Lo primero que uno siente al ver “Los amores diversos” es mucha envidia. Envidia hacia Ariadna y esa escenografía llena de libros donde puede jugar con todos los elementos que aparecen y mostrar su dolor y rabia a través de ellos. Y no es envidia de la sana, es pura envidia. El Teatro Echegaray que ha sido el marco donde hemos podido contemplar este cuadro escenográfico era pura literatura. Colocados estratégicamente y ayudando a una propuesta escénica complicada donde Rocío Vidal, la actriz protagonista, debe enfrentarse a un texto denso que para que no decaiga en ese ritmo, sorprende y permite que el espectador siga siendo cómplice de lo que se cuenta y no se desentienda. Gran ayuda también un buen trabajo de iluminación que aclara los momentos en los que cita a autores universales y cuando prosigue con el discurso teatral.

Como digo, Rocío Vidal es Ariadna. Una mujer perdida que ha perdido a su capitán de rumbo. Su padre. Una repentina despedida a la que no encuentra explicación y divaga por todas las enseñanzas que él le había hecho aprender a través de los libros que han sido parte fundamental de nuestra vida. Ese es el mensaje que el autor Fernando J.López quería transmitir desde “Los amores diversos”. Ese amor por los libros que deja frases y sensaciones que forman nuestra personalidad y parte de nuestra vida. De ese hilo, Ariadna va tejiendo su propio laberinto y nos explica cómo se siente y vamos anticipándonos a esa historia de la que vamos encajando las piezas poco a poco, como si de un puzzle se tratara.
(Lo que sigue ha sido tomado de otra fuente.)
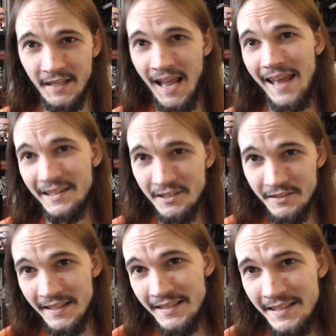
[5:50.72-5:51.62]

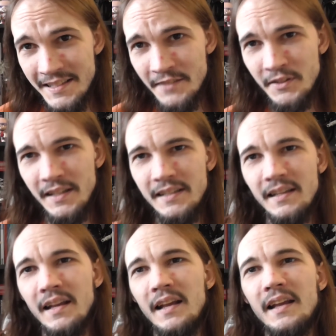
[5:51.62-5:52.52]
character in this, if you
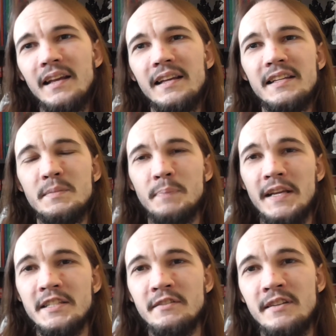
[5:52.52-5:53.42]
like. It's
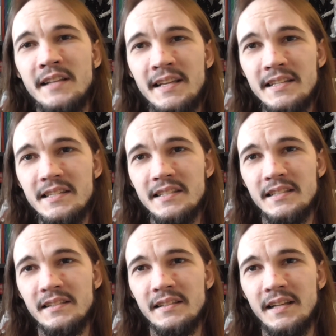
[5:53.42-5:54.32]
based around
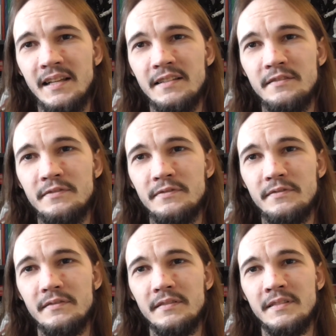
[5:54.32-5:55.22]
his kind of
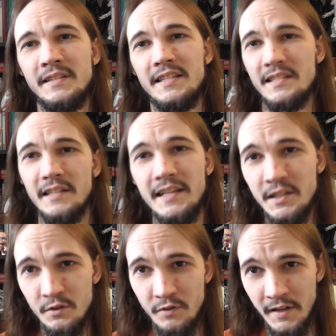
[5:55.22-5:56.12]

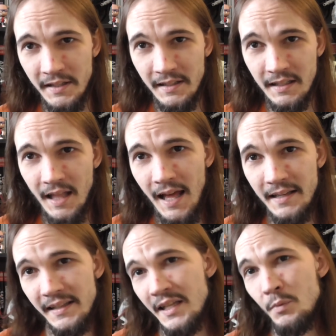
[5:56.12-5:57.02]
dislike of running the
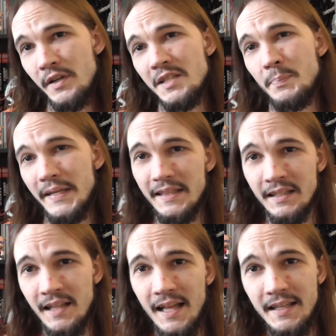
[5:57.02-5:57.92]
clan. Like, he wanted to beat the
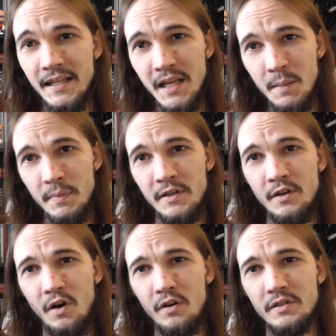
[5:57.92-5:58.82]
clan, but
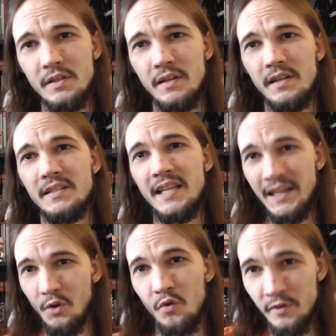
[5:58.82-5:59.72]
not
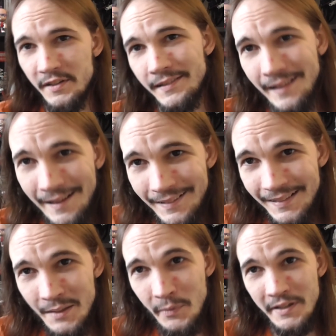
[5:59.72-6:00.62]
take over the clan.
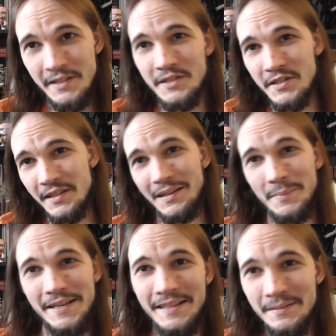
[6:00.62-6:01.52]
He wanted to just
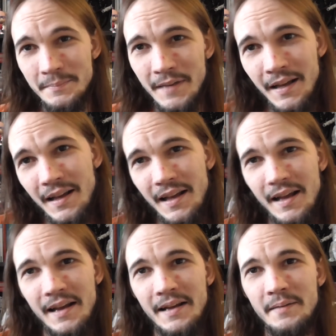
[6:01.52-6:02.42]
eliminate them.
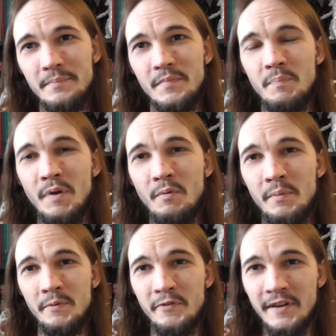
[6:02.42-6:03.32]
Um, but
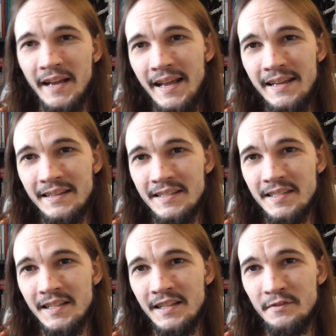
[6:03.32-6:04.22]
we forget
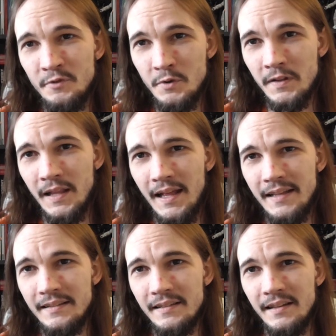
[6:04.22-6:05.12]
is that the Foot
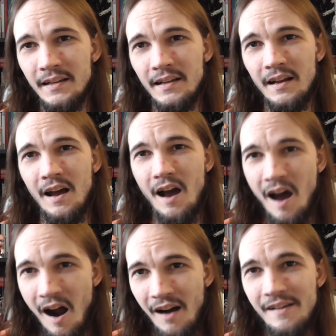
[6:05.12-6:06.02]
Clan
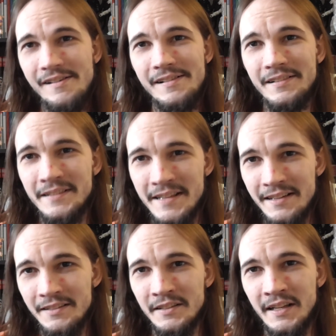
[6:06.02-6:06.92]
are
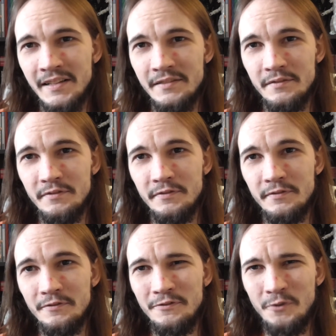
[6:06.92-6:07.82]
their kind
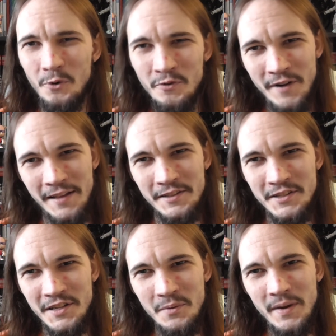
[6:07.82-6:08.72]
of
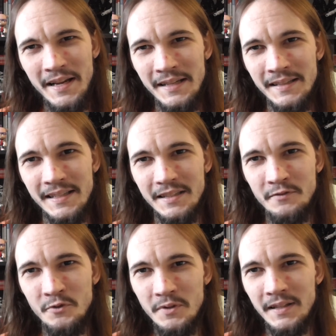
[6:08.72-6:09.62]
forefathers in a way. Like, the
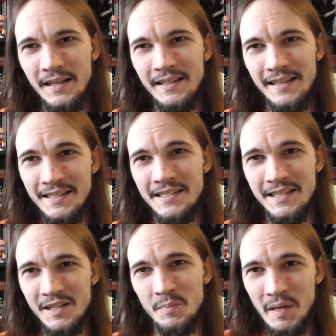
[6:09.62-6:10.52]
Foot Clan is
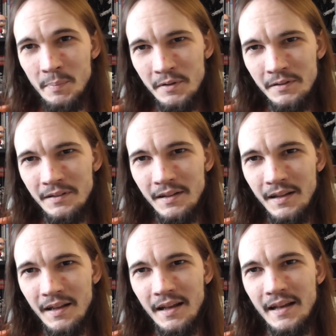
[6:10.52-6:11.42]
their people,
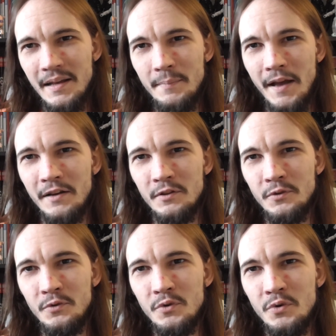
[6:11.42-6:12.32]
um, and
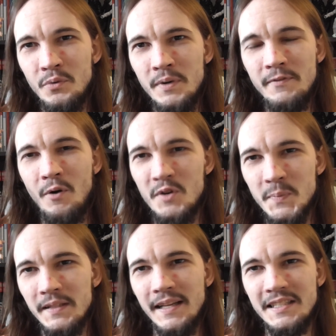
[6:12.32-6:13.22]
although we've always
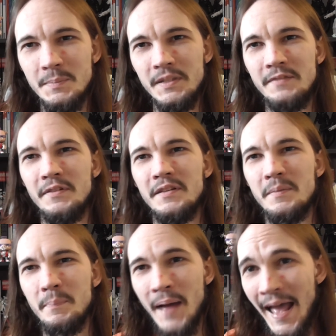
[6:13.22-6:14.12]
been led to believe that they're
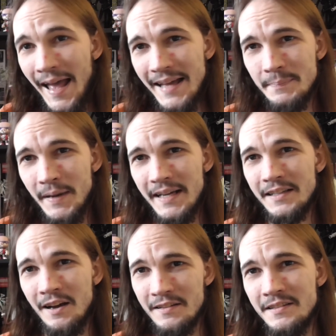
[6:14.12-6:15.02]
bad by
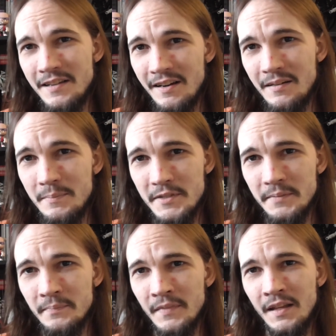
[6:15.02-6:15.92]
current terms,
Quizás hubiera necesitado una historia y una denuncia más concreta. Algo a lo que agarrarme de la propia denuncia que Ariadna quiere transmitir. Puede ser que la intención sea que el espectador saque sus propias conclusiones de todo lo que la protagonista se desnuda, emocionalmente hablando. Pero me ha faltado ese “algo más”, no solo lamentaciones y afirmaciones que te hacen pensar de manera muy seguida. Y, a veces, me sobraba la música porque me resultaba superflua y no me ayudaba a llegar a lo que la actriz me transmitía modulando su voz.

Y siempre destaco porque me parece un reto que es de admirar, el que una intérprete se plante delante de un público tan diferente y de todo lo mejor de su ser y su profesionalidad. Afrontando un diálogo más que complicado, muy medido y, a la vez, que contiene tantas frases citadas y grandes reflexiones difíciles de memorizar. Y se lo trabaja ella sola con un resultado excelente que se transmite desde que pisa ese escenario de páginas. Celebro cualquier disciplina que aborde y logre extender el amor que se debe tener hacia los libros. Los de papel, los de verdad.